Federal Minister of Pakistan
- In office 7 February 1958 – 7 October 1958
- Prime Minister: Feroz Khan Noon
- Department: Education and Labor
- Preceded by: I. I. Chundrigar; Zahiruddin;
- Succeeded by: Habibur Rahman; Wajid Ali Khan Burki;

Provincial Minister of East Pakistan
- In office 12 September 1955 – 15 August 1956
- Chief Minister: Abu Hussain Sarkar
- Department: Finance and Revenue
- Preceded by: Abdul Latif Biswas; Abu Hussain Sarkar;
- Succeeded by: Prabhas Chandra Lahiri

Provincial Minister of Assam
- In office 11 March 1946 – 17 August 1947
- Prime Minister: Gopinath Bordoloi
- Department: Home, Judicial, Legislative, Registration and General

Speaker of the Assam Legislative Assembly
- In office 7 April 1937 – 11 March 1946
- Leader: Muhammed Saadulah; Gopinath Bordoloi;
- Preceded by: position established
- Succeeded by: Debeswar Sarmah

Personal details
- Born: 2 November 1883 Sylhet District, North-East Frontier Province, British India
- Died: 19 January 1965 (aged 81) South Calcutta, West Bengal, India
- Party: PNC (1948–1958)
- Other political affiliations: INC (1921–1947); SP (1923–1935);
- Education: Ripon Law College
- Occupation: Lawyer

= Basanta Kumar Das (Pakistani politician) =

Pakistani politician

Basanta Kumar Das (বসন্ত কুমার দাস; ; 1883–1965) was a Pakistani lawyer and politician of the Pakistan National Congress who was a federal minister and a member of the Constituent Assembly of Pakistan from East Pakistan.

== Early life ==
Das, who came from a Sylheti family, was born on 2 November 1883 in Negal, Renga Pargana, Sylhet District, North-East Frontier Province, British India (present-day Dakshin Surma Upazila, Sylhet District, Bangladesh). He received his education from Sylhet Government College, Bangabasi College, Vidyasagar College and Ripon Law College.
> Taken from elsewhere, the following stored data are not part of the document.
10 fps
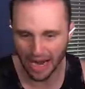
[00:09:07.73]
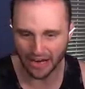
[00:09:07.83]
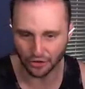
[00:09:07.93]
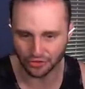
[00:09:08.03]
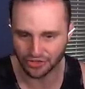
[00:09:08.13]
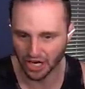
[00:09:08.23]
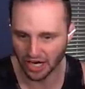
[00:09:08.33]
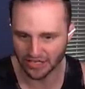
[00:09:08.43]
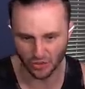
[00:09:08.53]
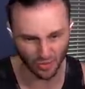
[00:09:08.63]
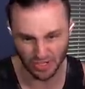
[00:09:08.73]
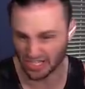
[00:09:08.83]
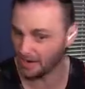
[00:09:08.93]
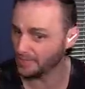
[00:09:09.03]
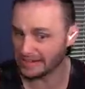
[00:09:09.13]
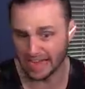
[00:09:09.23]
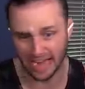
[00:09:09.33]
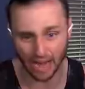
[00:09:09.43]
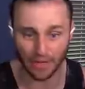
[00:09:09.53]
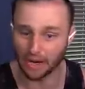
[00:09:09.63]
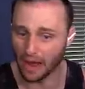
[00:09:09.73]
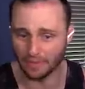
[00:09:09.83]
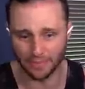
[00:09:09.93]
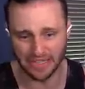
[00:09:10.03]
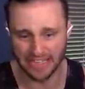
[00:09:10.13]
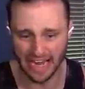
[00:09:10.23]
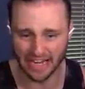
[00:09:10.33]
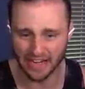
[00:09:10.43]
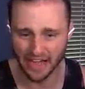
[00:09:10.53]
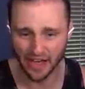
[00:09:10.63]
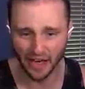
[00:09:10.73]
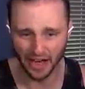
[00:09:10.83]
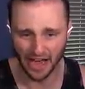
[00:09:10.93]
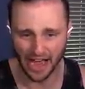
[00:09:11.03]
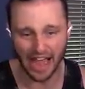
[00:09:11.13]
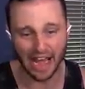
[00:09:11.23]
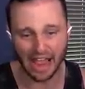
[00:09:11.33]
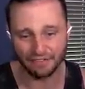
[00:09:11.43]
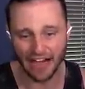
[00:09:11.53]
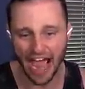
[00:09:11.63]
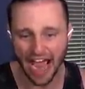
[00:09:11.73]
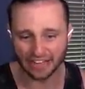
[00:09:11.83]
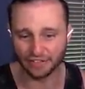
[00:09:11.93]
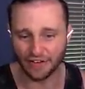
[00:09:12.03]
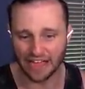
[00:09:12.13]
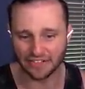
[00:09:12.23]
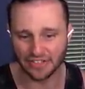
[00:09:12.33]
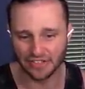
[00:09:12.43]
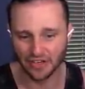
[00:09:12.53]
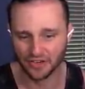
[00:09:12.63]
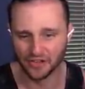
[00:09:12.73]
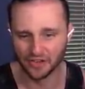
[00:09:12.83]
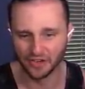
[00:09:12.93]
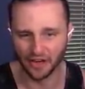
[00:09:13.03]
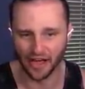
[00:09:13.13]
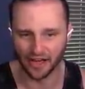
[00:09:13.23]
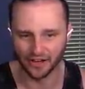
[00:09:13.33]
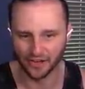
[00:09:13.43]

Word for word: miner does. So I'm just going to be digging. I'm going to I'm going to be digging uh, and if it activates uhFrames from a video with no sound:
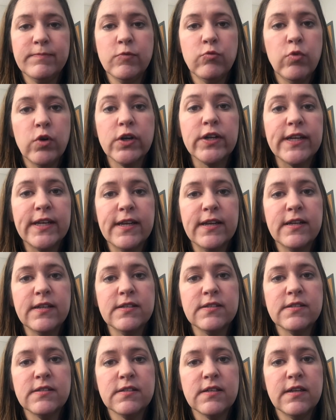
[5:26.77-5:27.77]

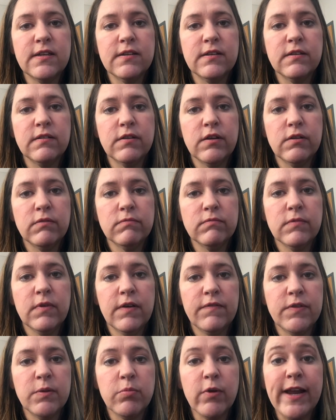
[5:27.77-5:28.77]
workings and
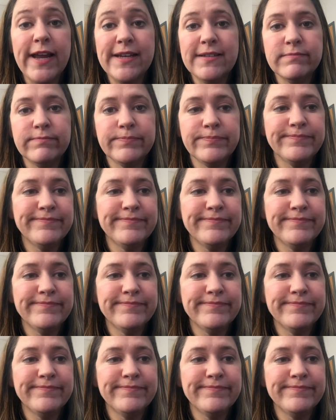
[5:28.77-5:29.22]
of the brain.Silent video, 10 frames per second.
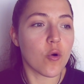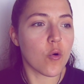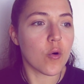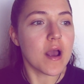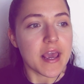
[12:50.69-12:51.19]

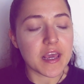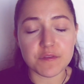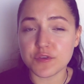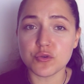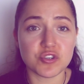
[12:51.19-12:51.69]
or
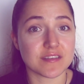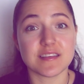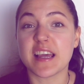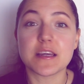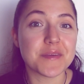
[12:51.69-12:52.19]
if you would just
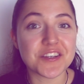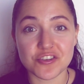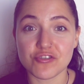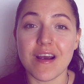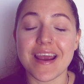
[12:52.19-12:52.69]
like me to
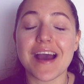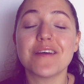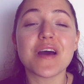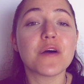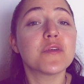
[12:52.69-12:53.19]
try
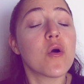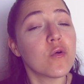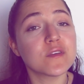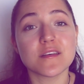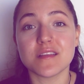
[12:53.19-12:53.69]
out, I would
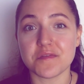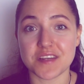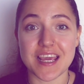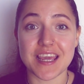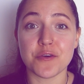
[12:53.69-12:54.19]
also love to
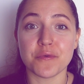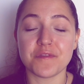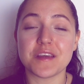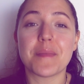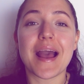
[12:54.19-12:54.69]
hear your
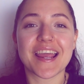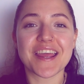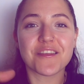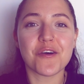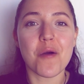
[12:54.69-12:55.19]
feedback
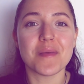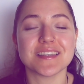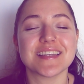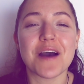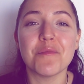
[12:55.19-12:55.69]
in the
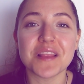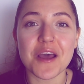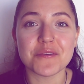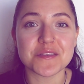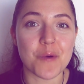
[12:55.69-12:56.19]
comments down
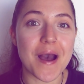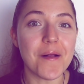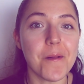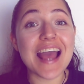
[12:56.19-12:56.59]
below as well.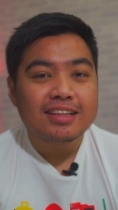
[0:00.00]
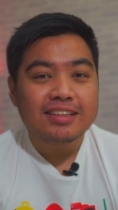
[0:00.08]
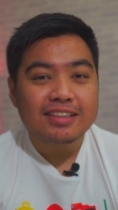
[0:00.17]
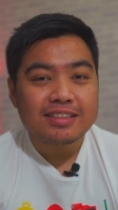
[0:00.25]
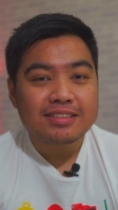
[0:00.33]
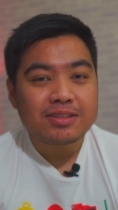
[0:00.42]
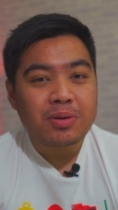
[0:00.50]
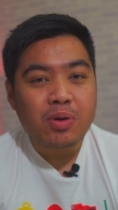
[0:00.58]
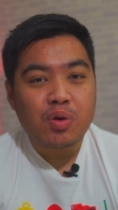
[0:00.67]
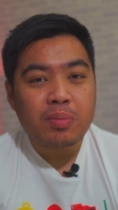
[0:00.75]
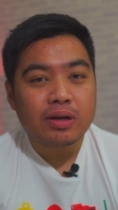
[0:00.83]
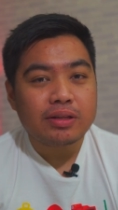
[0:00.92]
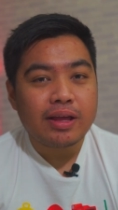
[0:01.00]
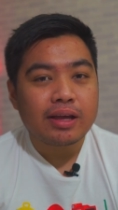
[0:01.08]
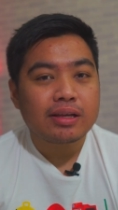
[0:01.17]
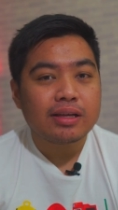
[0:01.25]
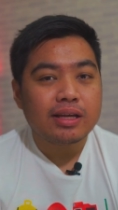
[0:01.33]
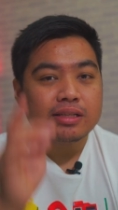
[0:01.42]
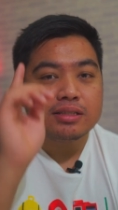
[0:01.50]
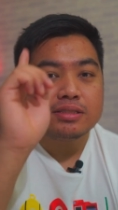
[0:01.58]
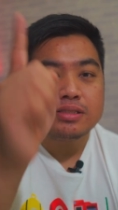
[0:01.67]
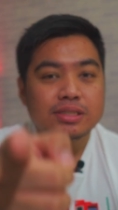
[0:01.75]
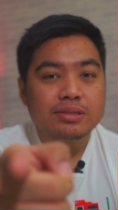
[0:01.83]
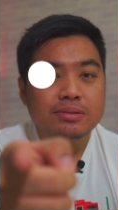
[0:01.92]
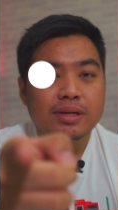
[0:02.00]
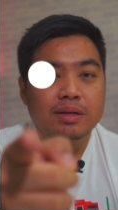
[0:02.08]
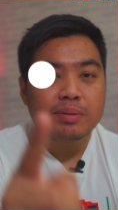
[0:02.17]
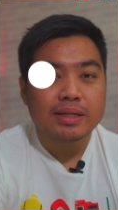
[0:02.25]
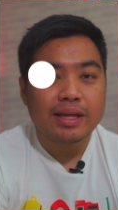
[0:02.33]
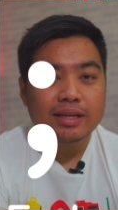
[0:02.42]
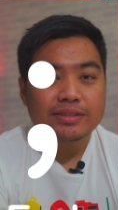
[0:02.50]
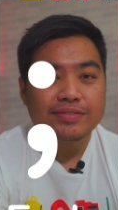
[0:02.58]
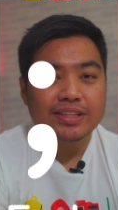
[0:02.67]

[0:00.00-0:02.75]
This is Coco Tech, and I'll see you in my nextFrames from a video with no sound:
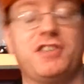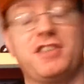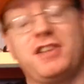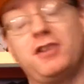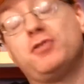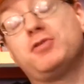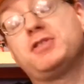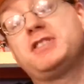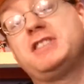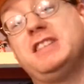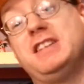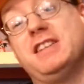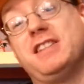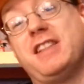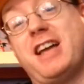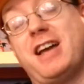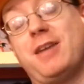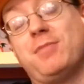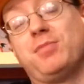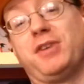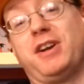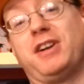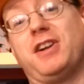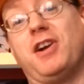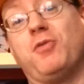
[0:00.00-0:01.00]
Now, they don't
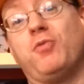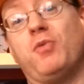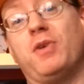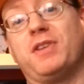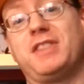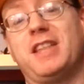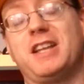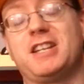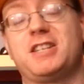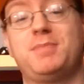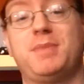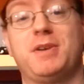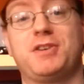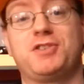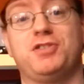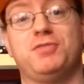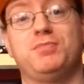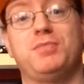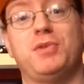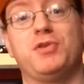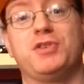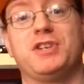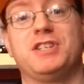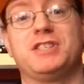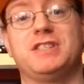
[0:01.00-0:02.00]
elaborate on what that
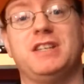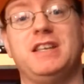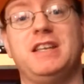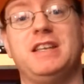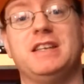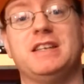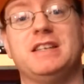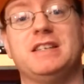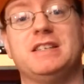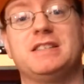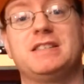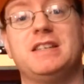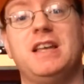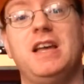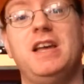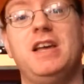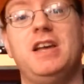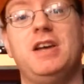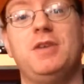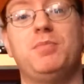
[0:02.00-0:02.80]
special bonus is,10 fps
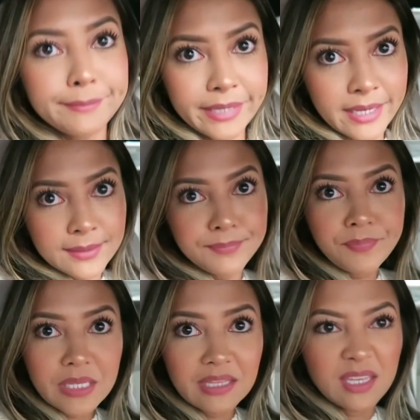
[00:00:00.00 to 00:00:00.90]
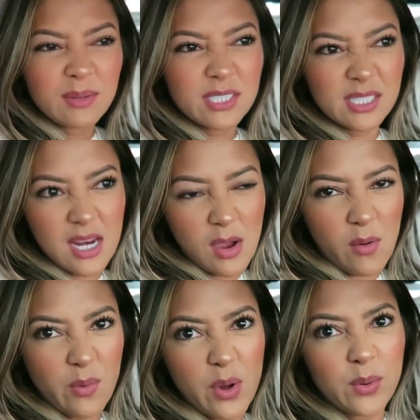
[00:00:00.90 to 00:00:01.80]
but I think we're just gonna
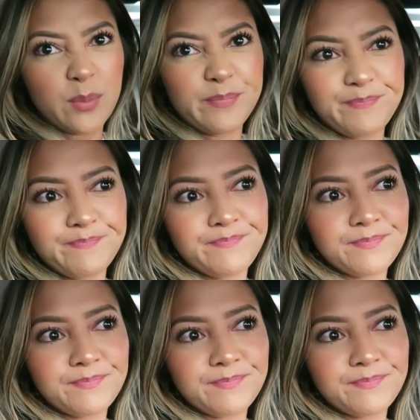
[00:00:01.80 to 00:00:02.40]
go home.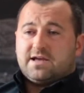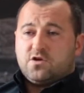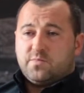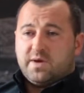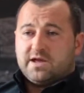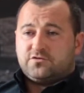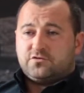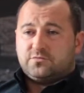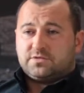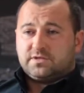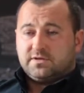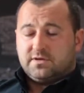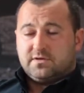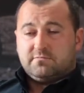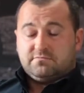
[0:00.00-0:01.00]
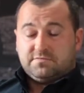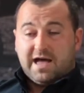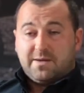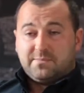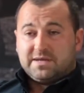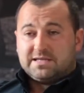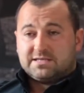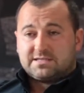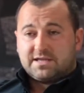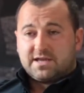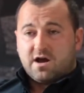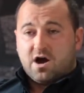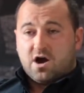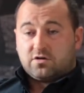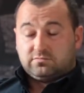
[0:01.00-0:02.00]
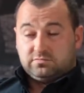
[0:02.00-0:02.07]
out bedrooms. That means they are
He started his political career by joining the 22nd session of the Indian National Congress (INC) in 1906. After acquiring his law degree, he joined the Sylhet District Bar in 1910 and got a job as munsif after five years. However, in 1917, Das left his job and became leader of the district bar.

== Political career ==
In 1921 he joined the non-cooperation movement and fought a legal battle on behalf of the movement's activists. In the 1930s, his efforts as Assam's MLC resulted in the Sylhet–Shillong highway and a bridge on the Umngot River. As a member of the Central Legislative Assembly, the lower house of the Imperial Legislative Council, Das proposed to change the name of Assam Province, formerly North-East Frontier Province, as according to him Assamese were not majority of the province. In 1932, he was imprisoned for his involvement in the civil disobedience movement and was released in 1934. In the 1937 Indian provincial elections, he was elected and became the speaker of the Assam Legislative Assembly. After the 1946 Indian provincial elections, he became minister for the home department of Assam Province. In the 1946 Indian Constituent Assembly election, he was elected as an INC politician from Assam Province. In April 1947, Muhammad Saleh Akbar Hydari, governor of Assam, proposed to let the immigrants settle on the north bank of the Brahmaputra River to resolve immigrants issues, which Das opposed. During the 1947 Sylhet referendum, Das advocated for vote for joining Sylhet District to the dominion of India. However, the referendum's turnout was in favour of joining the dominion of Pakistan. On 2 January 1948, a delegation led by Das and composed of members from several organizations submitted a memorandum of complaints to Vallabhbhai Patel, India's deputy prime minister, regarding discrimination against Bengalis in the newly formed Indian state of Assam. After the partition of India in 1947, Das immigrated to East Bengal (later renamed East Pakistan), part of the newly founded Pakistan, from Assam, India. As a leader of the Pakistan National Congress (PNC), he became leader of the opposition of the East Pakistan Provincial Assembly. In 1955, he became finance minister of East Pakistan as a member of the First Abu Hussain Sarkar ministry. In the same year, he was elected and became a member of the 2nd National Assembly of Pakistan. In 1958, until a military coup happened, he was education and labor minister of Pakistan as a member of the Feroze Khan administration.

== Later life, death and legacy ==
In 1959, restrictions on political activities were imposed on him according to the Election Bodies Disqualification Order (EBDO) by the provincial tribunal of East Pakistan. After that, he retired from politics. In 1960, Das moved to India for medical treatment. He died on 19 January 1965 at his son's house near Deshapriya Park, South Calcutta, India. His wife, social worker Kusum Kumari, was the founder of the Sylhet Women's Association. After Das's death, his residence in Chalibandar, Sylhet, was confiscated under the Enemy Property Act, 1965. In 1983, a school was established in his residence.